J’exerce un métier merveilleux et vais vous expliquer pourquoi. Pour produire de la bonne info, il faut, par définition, digérer un nombre incalculable (et croissant) d’infos. Car les émetteurs sont protéiformes, et toujours en forme – ça rime : e-mails, SMS, appels au téléphone, interactions à l’ancienne (en se parlant pour de vrai), surveillance névrotique des posts sur les réseaux sociaux, des annonces légales, des délibérations, des rapports, des permis de construire, des autorisations administratives etc ; éléments recueillis lors d’un reportage ou en scrutant la production de mes confrères. Et j’en passe. Un robot bien paramétré pourrait accomplir un bon nombre de ces tâches, et une intelligence artificielle vaguement avancée rédiger des textes publiables. Cela arrivera, je pense, bien plus vite que nos intelligences pas artificielles ne l’imaginent.

Dans les flux, que et qui croire ? Informer n’est pas gouverner, mais c’est quand même choisir. Les signaux reçus décrits ci-dessus se décomposent en quatre familles. D’abord, les gentils, amicaux ou inoffensifs, mais dont les contenus ne collent pas avec la ligne éditoriale. Corbeille. La 2ème tribu mérite traitement, sans investigation supplémentaire, car à faible valeur ajoutée. Action, en dimensionnant l’effort. Le 3ème ensemble est agaçant. On ne sait pas bien s’il faut traiter ou pas, et si oui, s’il y a caractère d’urgence. Plusieurs explications : manque de clarté de l’émetteur, fatigue du récepteur, doute quant à la vraie nouveauté de l’info sous l’emballage marketing. Lisière avec la pub et la communication corporate/institutionnelle. À vérifier pour en avoir le cœur net. Et enfin, famille peu nombreuse mais très rigolote, celle de l’info sensible. En amont. Stratégique. Celle qu’on ne lit nulle par ailleurs. Faut-il la sortir, au risque de se « griller » auprès de sources précieuses ? Mais ne pas la publier, n’est-ce pas, d’une part, ne pas la porter à la connaissance de ses lecteurs et, d’autre part, prendre le risque de la voir surgir ailleurs, sous peu ? Encourt-on un droit de réponse, voire un procès ? Le risque se pèse au gramme près, avec des unités de mesure éminemment subjectives. Le prendre comme un jeu, malgré l’enjeu.

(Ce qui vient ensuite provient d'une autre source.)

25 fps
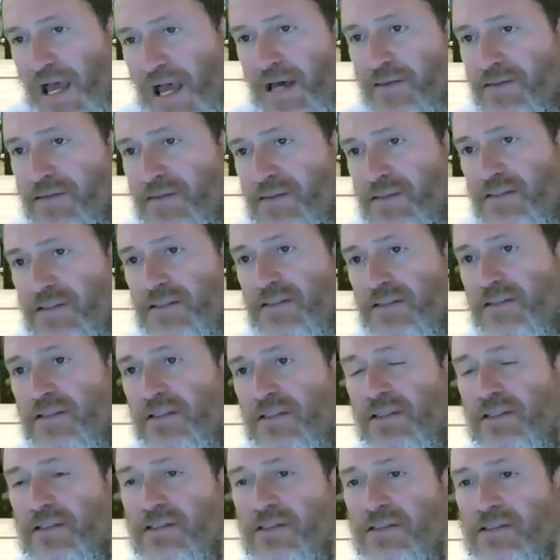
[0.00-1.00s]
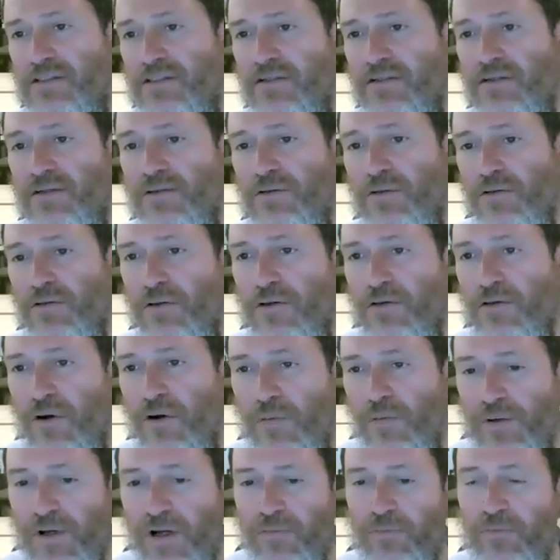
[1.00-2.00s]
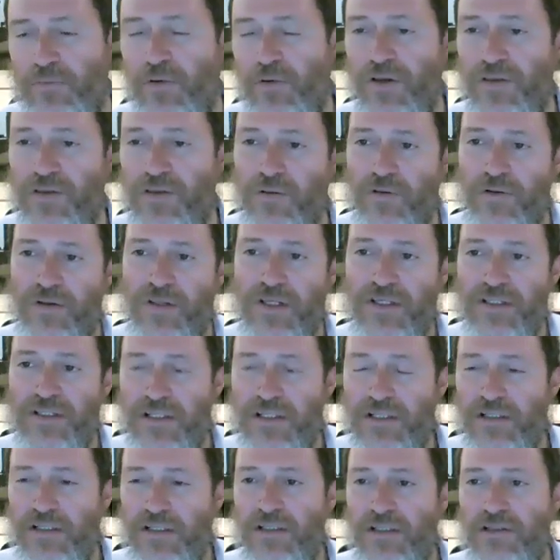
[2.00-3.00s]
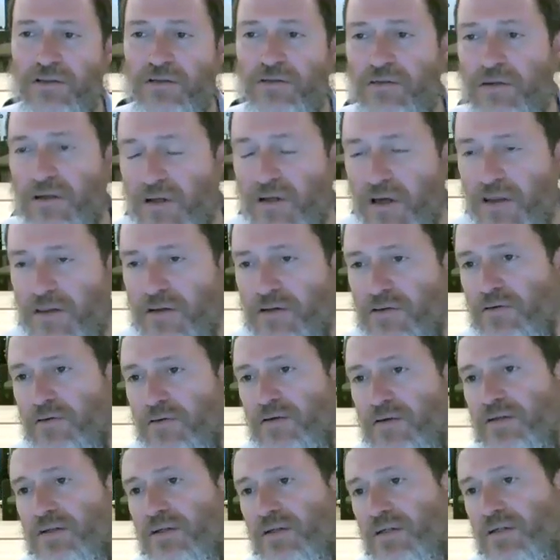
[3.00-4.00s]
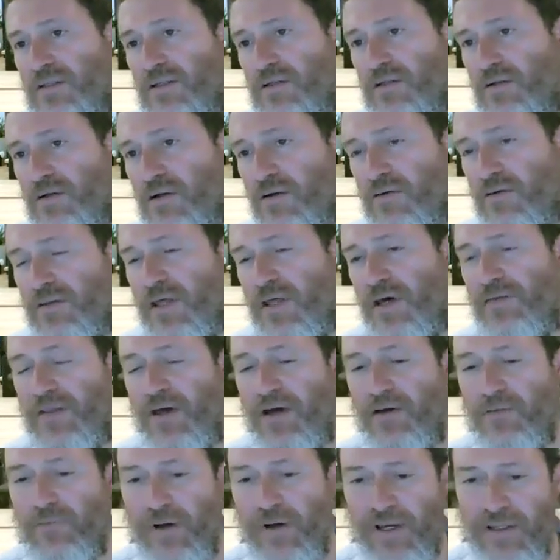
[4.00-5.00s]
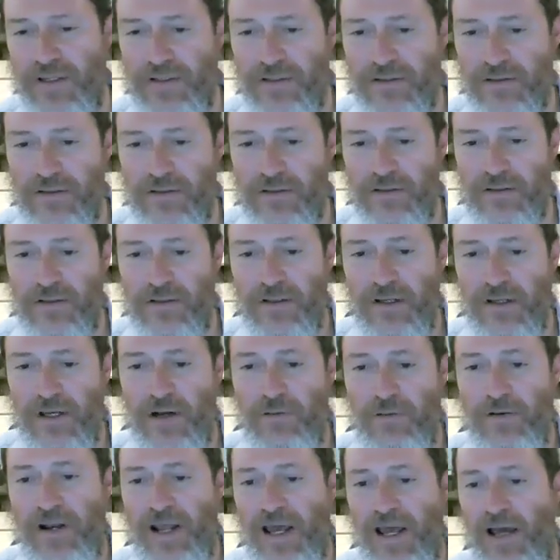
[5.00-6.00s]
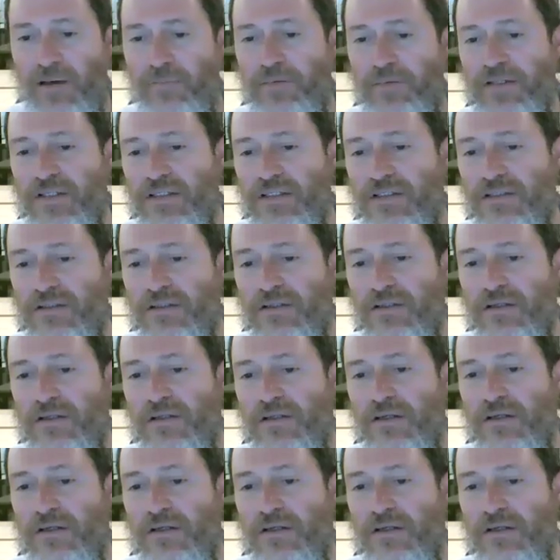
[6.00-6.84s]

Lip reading: paths. So you open up one door, that's going to lead you to another door, and you continue going down that way. And what happens?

Il arrive, souvent, qu’une personne mécontente appelle, une fois l’info parue. Règle 1 : ne pas s’énerver. Règle 2 : ne pas s’énerver. Règle 3 : centrer l’interaction sur la question clef : « L’info est-elle erronée, ou sa publication est-elle gênante ? » Et, en fonction, faire amende honorable ou garder la main. Si c’est béton, c’est béton. Règle 4 : un « off » avait-il été dealé avant, ou pas ? Règle 5 : sentir l’état d’esprit de l’intéressé (non, je ne me convertirai pas à l’écritur-e intuitiv-e) au bout du fil. Car certains excellent dans l’art de la manipulation. Vous affirmant d’une voix claire que votre article (pourtant rédigé avec rigueur) compromet des dizaines d’emplois, qu’il est bourré d’erreurs, qu’il faut le « supprimer du site » (sic) etc. Rapport de force. Ne pas céder, a fortiori si le point 3 est favorable. Avec ce mantra : ce n’est pas parce que quelqu’un vous dit qu’il est fâché, qu’il est fâché. Il peut très bien jouer un rôle pour vous faire plier, et obtenir gain de cause. Détacher la parole du but qu’elle poursuit.

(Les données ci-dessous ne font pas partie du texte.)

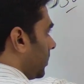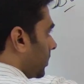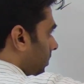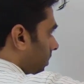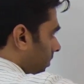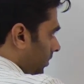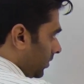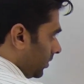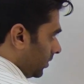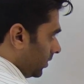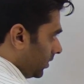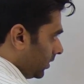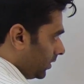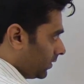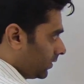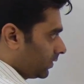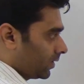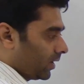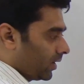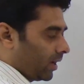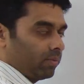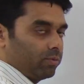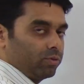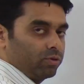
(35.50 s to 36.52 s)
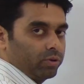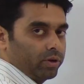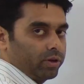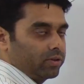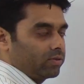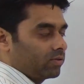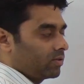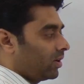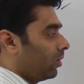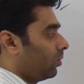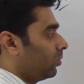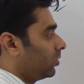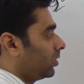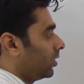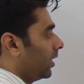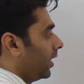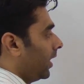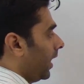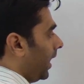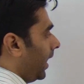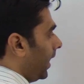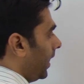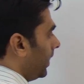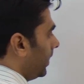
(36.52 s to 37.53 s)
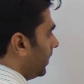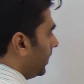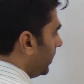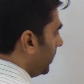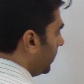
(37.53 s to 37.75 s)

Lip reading: This I'm showing south and then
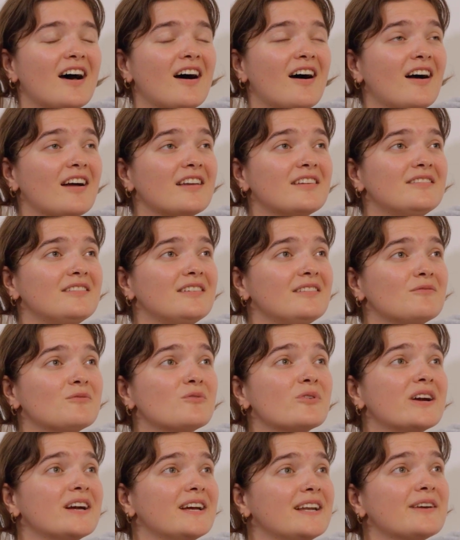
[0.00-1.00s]
I
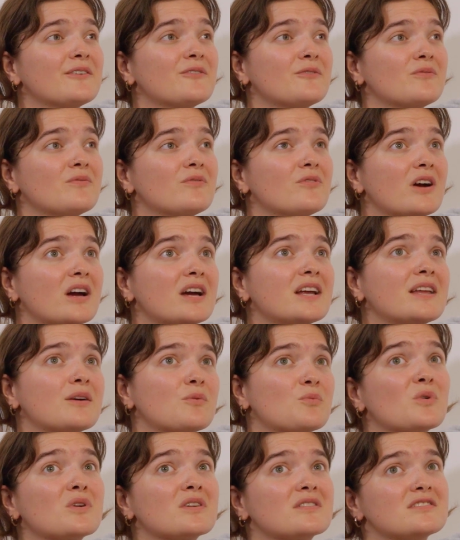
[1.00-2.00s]
really, really
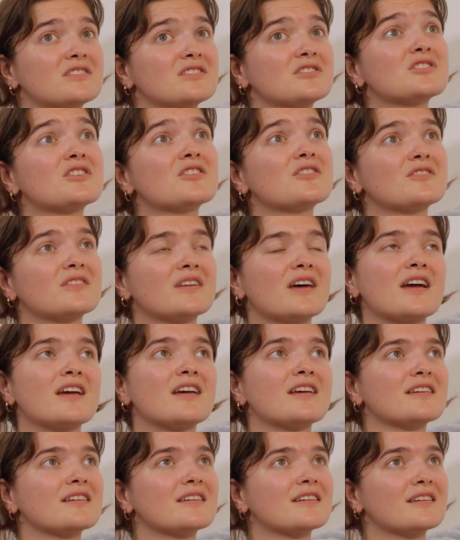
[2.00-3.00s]
want to do
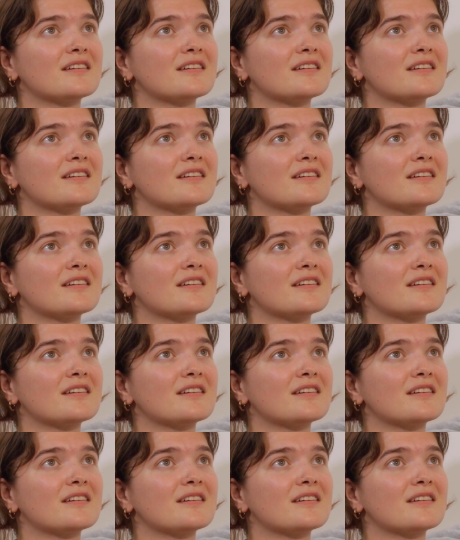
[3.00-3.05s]
like,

Mais il surgit parfois de vraies et saines colères, chez des gens qui ont trop parlé, par naïveté, car moins rompus aux médias. Dans ce cas, écouter, et négocier, même s’ils ne maîtrisent pas du tout les points 1 et 2. On est durs à la tâche, mais pas des brutes. Règle 6 : évaluer, quand même, la capacité de nuisance du mécontent, quel que soit le sérieux de l’info. Au moins pour sortir le parapluie. Bref, beau maelström perpétuel, pétri de vents contraires et de signaux cryptés. Et, pour ma part, une devise plus efficace qu’un anxiolytique : toujours honnête, pas toujours parfait.